Exercise inputs START

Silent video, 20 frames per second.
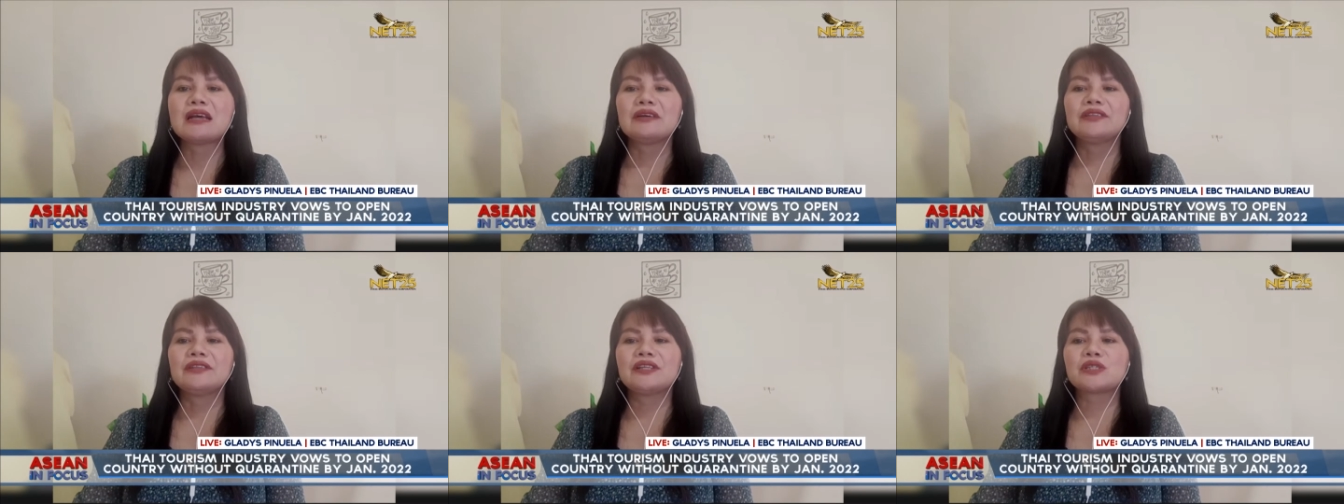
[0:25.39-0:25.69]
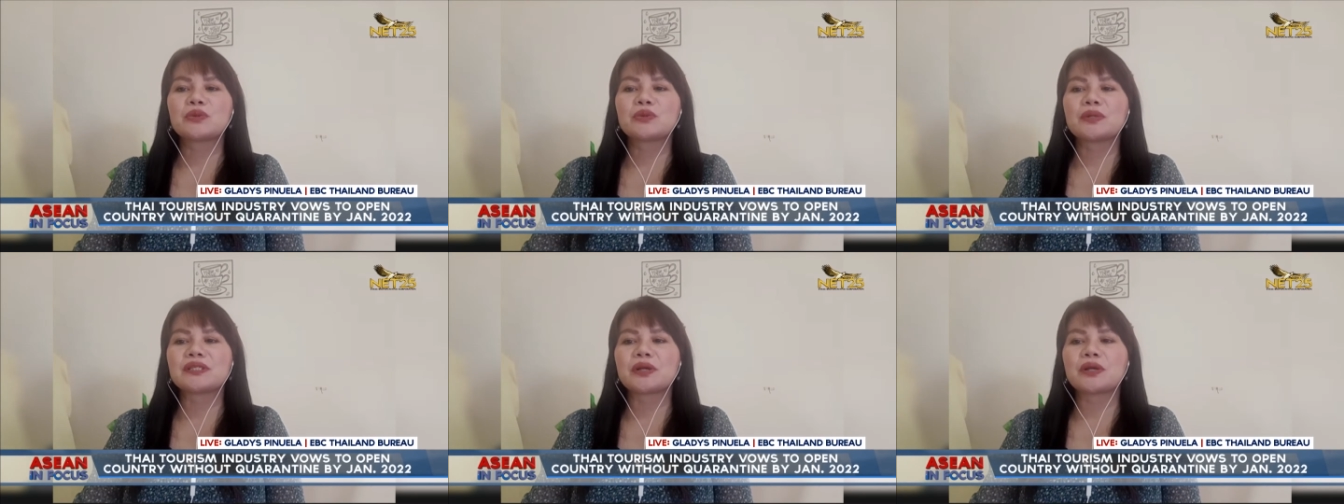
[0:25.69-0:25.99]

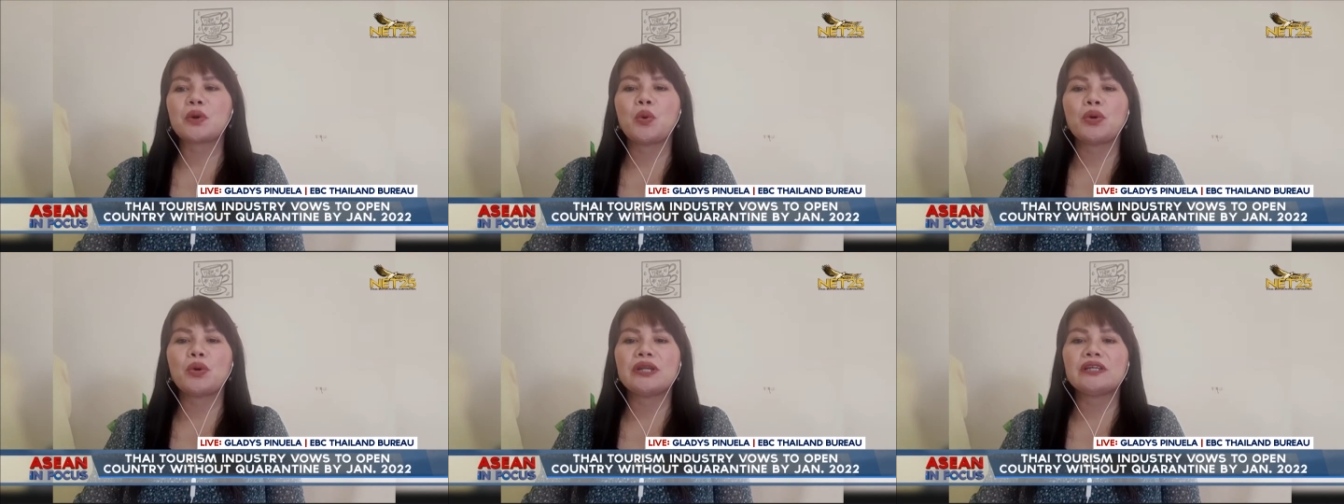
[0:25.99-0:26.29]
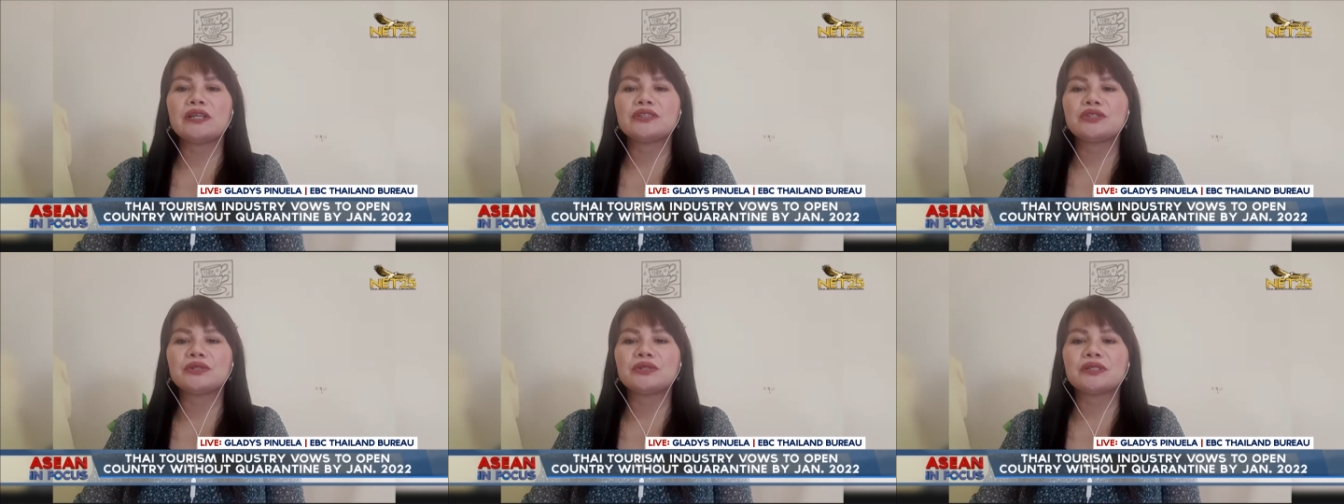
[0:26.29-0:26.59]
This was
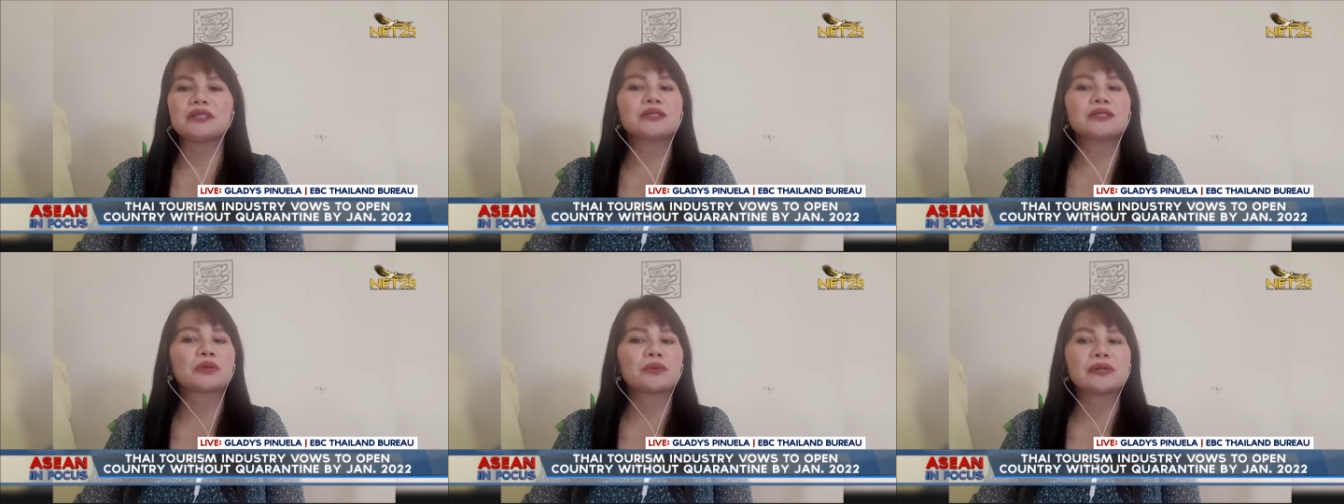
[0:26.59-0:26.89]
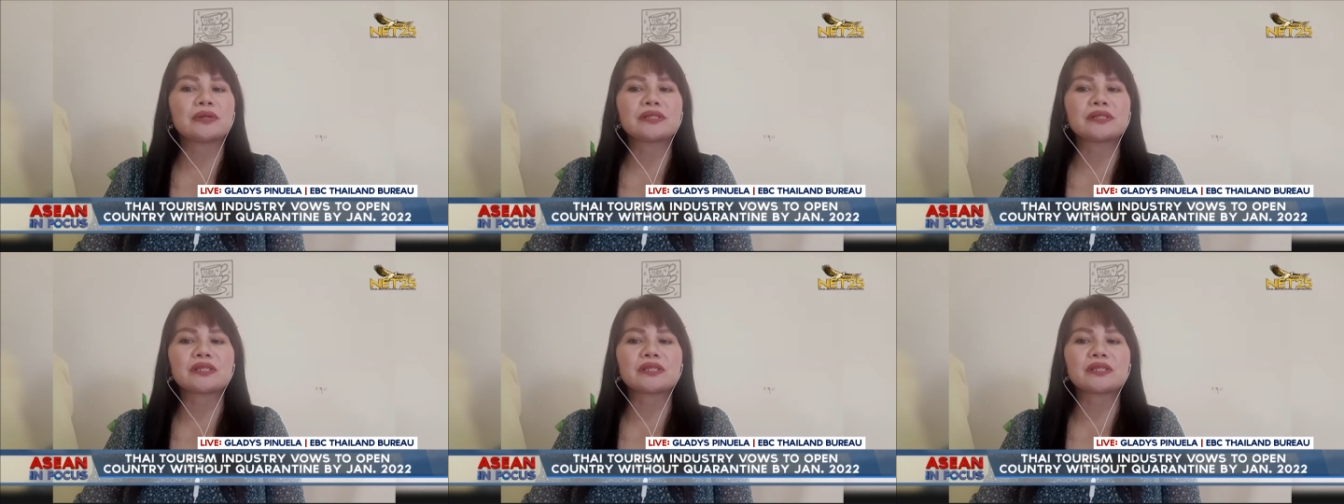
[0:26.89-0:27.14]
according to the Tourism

Exercise inputs END
Exercise inputs START

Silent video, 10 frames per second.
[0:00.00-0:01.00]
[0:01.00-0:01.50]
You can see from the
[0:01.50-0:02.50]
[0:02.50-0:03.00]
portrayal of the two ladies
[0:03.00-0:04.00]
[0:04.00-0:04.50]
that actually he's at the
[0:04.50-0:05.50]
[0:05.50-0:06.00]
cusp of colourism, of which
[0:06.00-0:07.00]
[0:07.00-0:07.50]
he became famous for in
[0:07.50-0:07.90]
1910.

Exercise inputs END

> **Task requirements**
Write out each line above with the word "Silent".

> **Worked solution**
Silent video, 20 frames per second.
Silent video, 10 frames per second.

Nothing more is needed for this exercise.